__Dataset excerpts__:
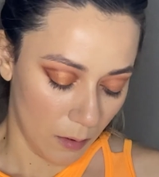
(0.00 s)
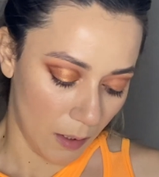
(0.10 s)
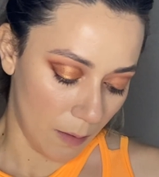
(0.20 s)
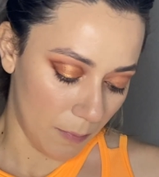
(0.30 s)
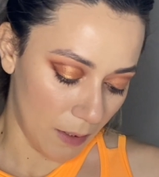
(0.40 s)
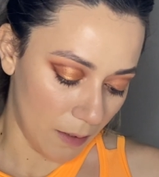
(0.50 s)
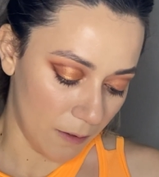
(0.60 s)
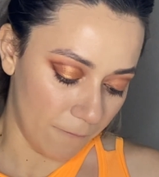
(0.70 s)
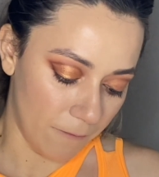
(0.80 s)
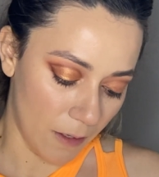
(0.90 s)
Okay, I'm gonna
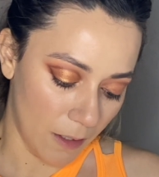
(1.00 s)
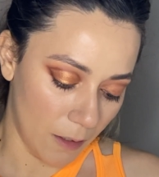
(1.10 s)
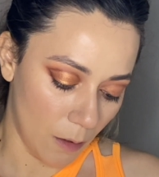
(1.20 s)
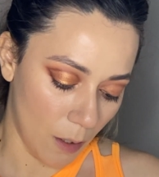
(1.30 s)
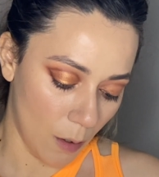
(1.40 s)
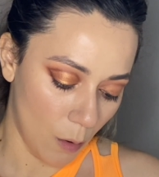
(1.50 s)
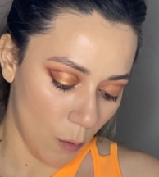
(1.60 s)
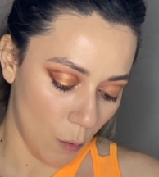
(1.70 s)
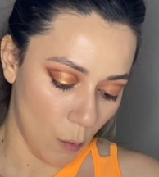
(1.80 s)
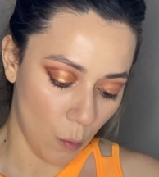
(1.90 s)
define
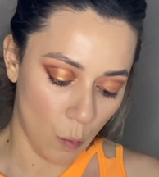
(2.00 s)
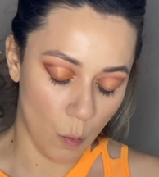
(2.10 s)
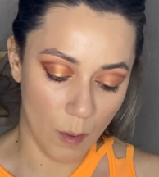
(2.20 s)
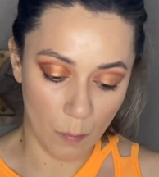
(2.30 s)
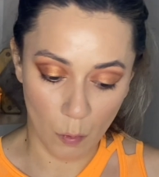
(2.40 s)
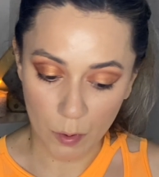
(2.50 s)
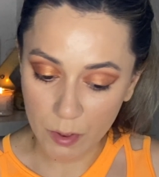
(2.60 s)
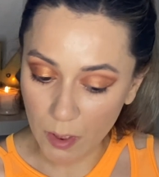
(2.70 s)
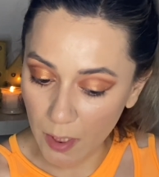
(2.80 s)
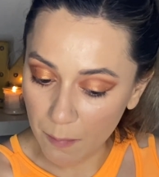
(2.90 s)
one more
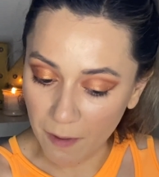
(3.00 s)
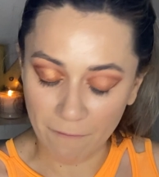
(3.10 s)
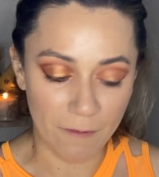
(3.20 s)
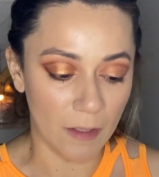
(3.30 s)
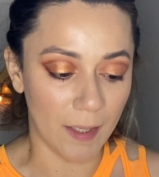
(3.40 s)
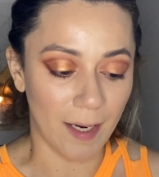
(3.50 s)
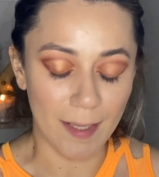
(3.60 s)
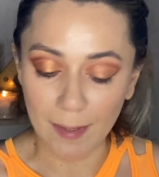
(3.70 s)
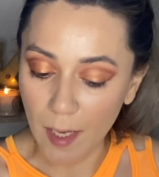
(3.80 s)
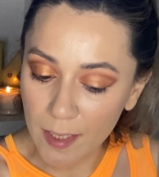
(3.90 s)
time. I feel like I
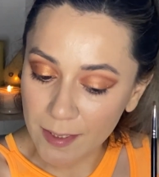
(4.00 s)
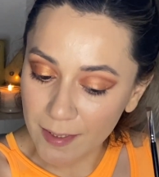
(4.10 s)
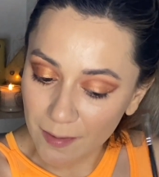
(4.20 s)
lost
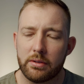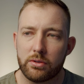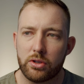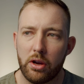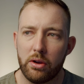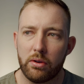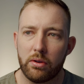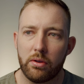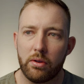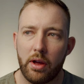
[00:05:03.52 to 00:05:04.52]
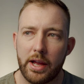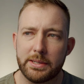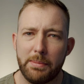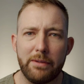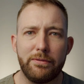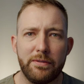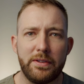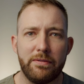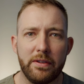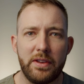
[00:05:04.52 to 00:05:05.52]
So it's about
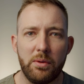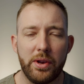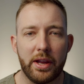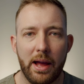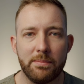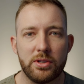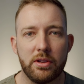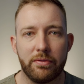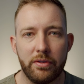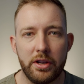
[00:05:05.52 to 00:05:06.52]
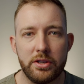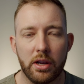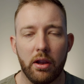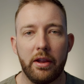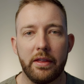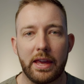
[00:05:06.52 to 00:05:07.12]
50-50 when it comes to the footage. A lot of the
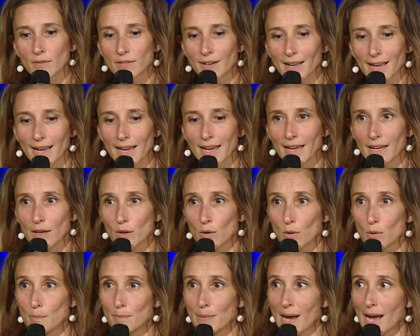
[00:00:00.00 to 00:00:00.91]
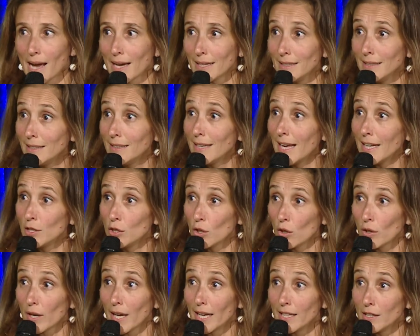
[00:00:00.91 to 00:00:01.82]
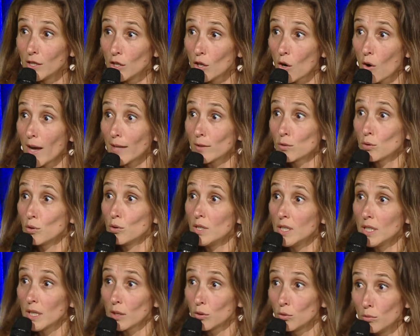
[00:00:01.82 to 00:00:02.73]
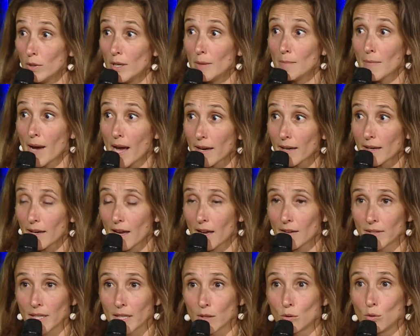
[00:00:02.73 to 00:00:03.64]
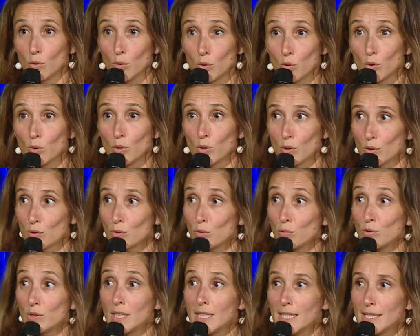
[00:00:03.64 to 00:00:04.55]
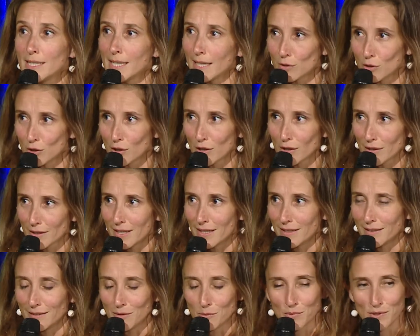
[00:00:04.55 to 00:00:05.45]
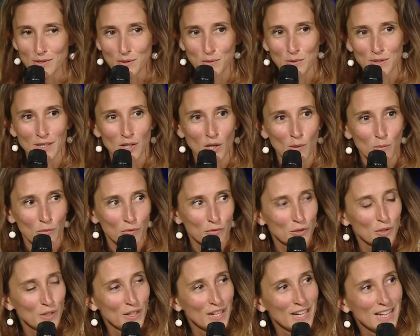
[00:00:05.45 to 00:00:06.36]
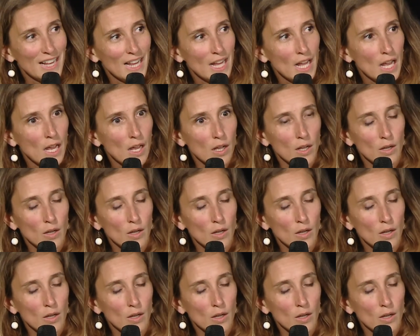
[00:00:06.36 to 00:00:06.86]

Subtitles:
on demand, and this really shows that there's a win-win situation that we need to take advantage of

__Your goal__:
Set down exactly, and only, the lines from the one containing "[00:05:04.52 to 00:05:05.52]" through the last line of the entries. Pictures do not belong in the copy.

__Output below__:
[00:05:04.52 to 00:05:05.52]
So it's about
[00:05:05.52 to 00:05:06.52]
[00:05:06.52 to 00:05:07.12]
50-50 when it comes to the footage. A lot of the
[00:00:00.00 to 00:00:00.91]
[00:00:00.91 to 00:00:01.82]
[00:00:01.82 to 00:00:02.73]
[00:00:02.73 to 00:00:03.64]
[00:00:03.64 to 00:00:04.55]
[00:00:04.55 to 00:00:05.45]
[00:00:05.45 to 00:00:06.36]
[00:00:06.36 to 00:00:06.86]

Subtitles:
on demand, and this really shows that there's a win-win situation that we need to take advantage of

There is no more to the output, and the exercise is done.